Checkpointing Callbacks¤
Module: generative_models.training.callbacks.checkpoint
Source: generative_models/training/callbacks/checkpoint.py
Overview¤
Model checkpointing callback that monitors metrics and saves checkpoints when they improve. Uses Orbax checkpointing under the hood with minimal overhead when not saving.
Classes¤
CheckpointConfig¤
@dataclass(slots=True)
class CheckpointConfig:
"""Configuration for model checkpointing."""
dirpath: str | Path = "checkpoints"
filename: str = "model-{epoch:02d}-{val_loss:.4f}"
monitor: str = "val_loss"
mode: Literal["min", "max"] = "min"
save_top_k: int = 3
save_last: bool = True
every_n_epochs: int = 1
save_weights_only: bool = False
Attributes:
| Attribute | Type | Default | Description |
|---|---|---|---|
dirpath |
str \| Path |
"checkpoints" |
Directory to save checkpoints |
filename |
str |
"model-{epoch:02d}-{val_loss:.4f}" |
Filename template with {epoch} and metric placeholders |
monitor |
str |
"val_loss" |
Metric name to monitor |
mode |
Literal["min", "max"] |
"min" |
Whether lower or higher is better |
save_top_k |
int |
3 |
Number of best checkpoints to keep (-1 = all, 0 = none) |
save_last |
bool |
True |
Whether to save checkpoint on every epoch |
every_n_epochs |
int |
1 |
Save checkpoint every n epochs |
save_weights_only |
bool |
False |
Only save model weights (not optimizer state) |
ModelCheckpoint¤
class ModelCheckpoint(BaseCallback):
"""Save model checkpoints based on monitored metrics."""
def __init__(self, config: CheckpointConfig): ...
Callback that saves model checkpoints when monitored metrics improve.
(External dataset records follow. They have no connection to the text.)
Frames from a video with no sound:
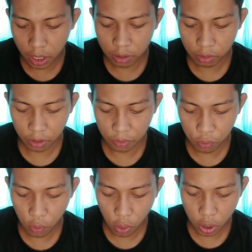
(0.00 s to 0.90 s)
the lesson
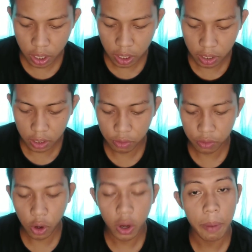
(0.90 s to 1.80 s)
4. Let's
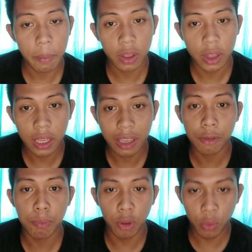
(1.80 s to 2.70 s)
talk about the
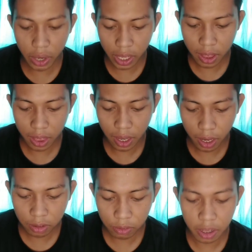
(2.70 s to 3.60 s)
exploring
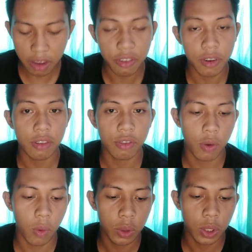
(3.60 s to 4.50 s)
text different
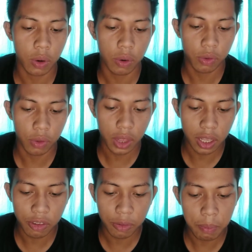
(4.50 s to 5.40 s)
cultures. So
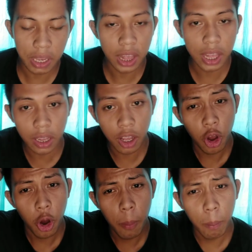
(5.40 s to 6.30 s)
this means that
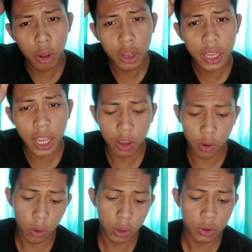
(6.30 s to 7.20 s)

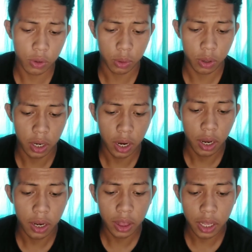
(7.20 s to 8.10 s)
multicultural
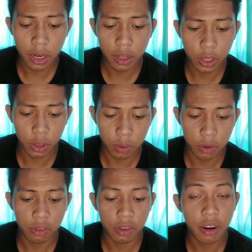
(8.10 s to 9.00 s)

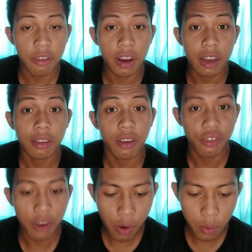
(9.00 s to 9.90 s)
literature serve as a
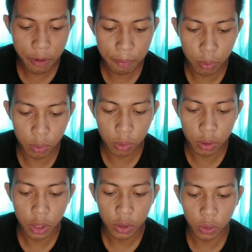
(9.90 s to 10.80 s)

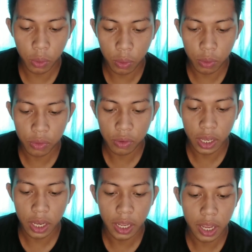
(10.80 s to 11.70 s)
powerful tools
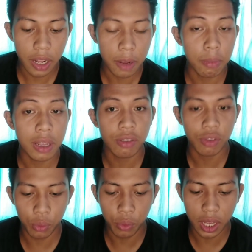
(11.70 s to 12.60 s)
in enabling
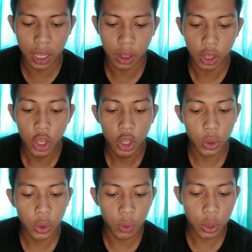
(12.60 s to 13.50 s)
students
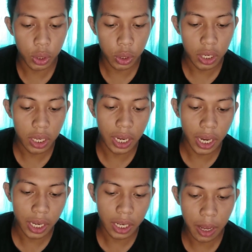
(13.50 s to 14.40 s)
to
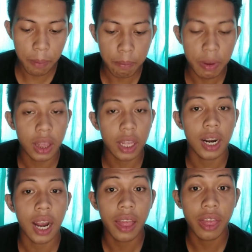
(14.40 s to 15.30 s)
gain a
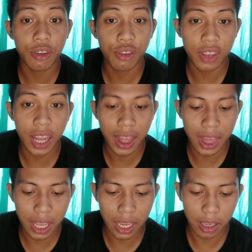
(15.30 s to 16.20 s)
better
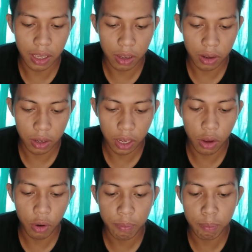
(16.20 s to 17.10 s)
understanding,
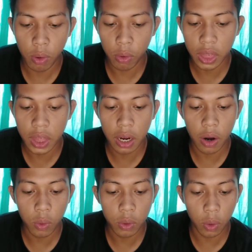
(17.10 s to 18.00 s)
okay, of both
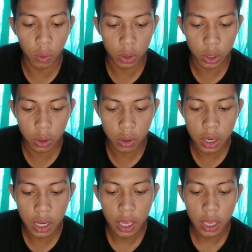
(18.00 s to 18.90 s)
their own
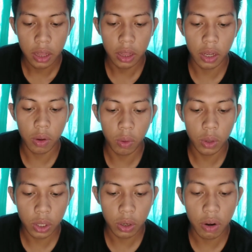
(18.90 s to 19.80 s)
culture, the
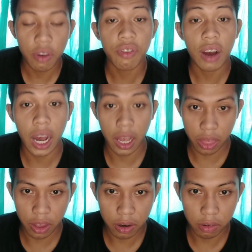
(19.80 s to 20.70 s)
culture of
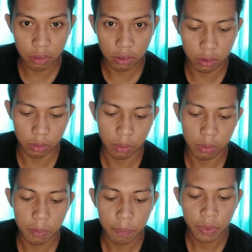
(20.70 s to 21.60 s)
others.
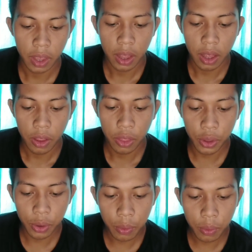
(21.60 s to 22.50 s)
So
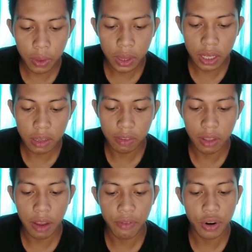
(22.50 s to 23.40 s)
through this
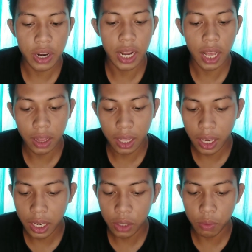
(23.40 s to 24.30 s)
deeper
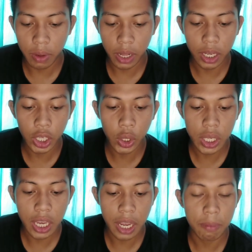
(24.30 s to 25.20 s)
knowledge,
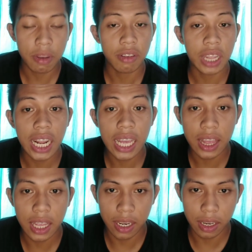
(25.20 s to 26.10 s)
relation can be
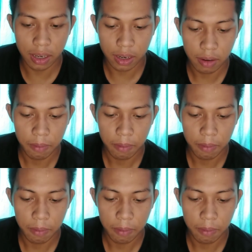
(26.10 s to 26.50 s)
strengthened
Uses Orbax checkpointing infrastructure with automatic cleanup of old checkpoints.
Key Properties:
| Property | Type | Description |
|---|---|---|
best_score |
float \| None |
Best metric value seen so far |
best_checkpoint_path |
Path \| None |
Path to the best checkpoint |
saved_checkpoints |
list[tuple[float, Path]] |
List of (score, path) for saved checkpoints |
Usage¤
Basic Checkpointing¤
from artifex.generative_models.training.callbacks import (
ModelCheckpoint,
CheckpointConfig,
)
# Save best 3 checkpoints based on validation loss
checkpoint = ModelCheckpoint(CheckpointConfig(
dirpath="./checkpoints",
monitor="val_loss",
mode="min",
save_top_k=3,
))
trainer.fit(callbacks=[checkpoint])
# Access best checkpoint after training
print(f"Best checkpoint: {checkpoint.best_checkpoint_path}")
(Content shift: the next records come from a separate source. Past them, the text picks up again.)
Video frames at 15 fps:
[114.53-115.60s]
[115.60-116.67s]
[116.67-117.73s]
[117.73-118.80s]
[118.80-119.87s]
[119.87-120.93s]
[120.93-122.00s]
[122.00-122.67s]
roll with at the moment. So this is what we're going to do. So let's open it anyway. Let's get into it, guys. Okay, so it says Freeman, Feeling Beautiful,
print(f"Best score: {checkpoint.best_score}")
Monitor Accuracy (Higher is Better)¤
checkpoint = ModelCheckpoint(CheckpointConfig(
dirpath="./checkpoints",
monitor="val_accuracy",
mode="max", # Higher accuracy is better
save_top_k=1, # Keep only the best
filename="best-model-{epoch:02d}-{val_accuracy:.4f}",
))
Save All Checkpoints¤
checkpoint = ModelCheckpoint(CheckpointConfig(
dirpath="./checkpoints",
save_top_k=-1, # Keep all checkpoints
every_n_epochs=5, # Save every 5 epochs
))
Custom Filename Template¤
# Filename template supports {epoch} and any metric in logs
checkpoint = ModelCheckpoint(CheckpointConfig(
filename="model-epoch{epoch:03d}-loss{val_loss:.6f}-acc{val_accuracy:.4f}",
monitor="val_loss",
))
Combined with Other Callbacks¤
from artifex.generative_models.training.callbacks import (
CallbackList,
ModelCheckpoint,
CheckpointConfig,
EarlyStopping,
EarlyStoppingConfig,
ProgressBarCallback,
ProgressBarConfig,
)
callbacks = CallbackList([
ModelCheckpoint(CheckpointConfig(
dirpath="./checkpoints",
monitor="val_loss",
save_top_k=3,
)),
EarlyStopping(EarlyStoppingConfig(
monitor="val_loss",
patience=10,
)),
ProgressBarCallback(ProgressBarConfig()),
])
trainer.fit(callbacks=callbacks)
How It Works¤
- Metric Monitoring: Tracks the specified metric (
monitor) at the end of each epoch - Improvement Check: Compares current value against best using
mode(min/max) - Checkpoint Saving: Uses Orbax infrastructure to save model state
- Automatic Cleanup: Removes old checkpoints beyond
save_top_klimit - Best Tracking: Maintains reference to the best checkpoint path
Checkpoint Cleanup Strategy¤
When save_top_k > 0, checkpoints are sorted by their metric value:
- Min mode: Keeps checkpoints with lowest scores, removes highest
- Max mode: Keeps checkpoints with highest scores, removes lowest
Integration with Orbax¤
ModelCheckpoint uses the existing Orbax-based checkpointing infrastructure:
from artifex.generative_models.core.checkpointing import (
save_checkpoint,
load_checkpoint,
setup_checkpoint_manager,
)
# Checkpoints are saved using Orbax under the hood
# You can load them manually:
checkpoint_manager, _ = setup_checkpoint_manager("./checkpoints")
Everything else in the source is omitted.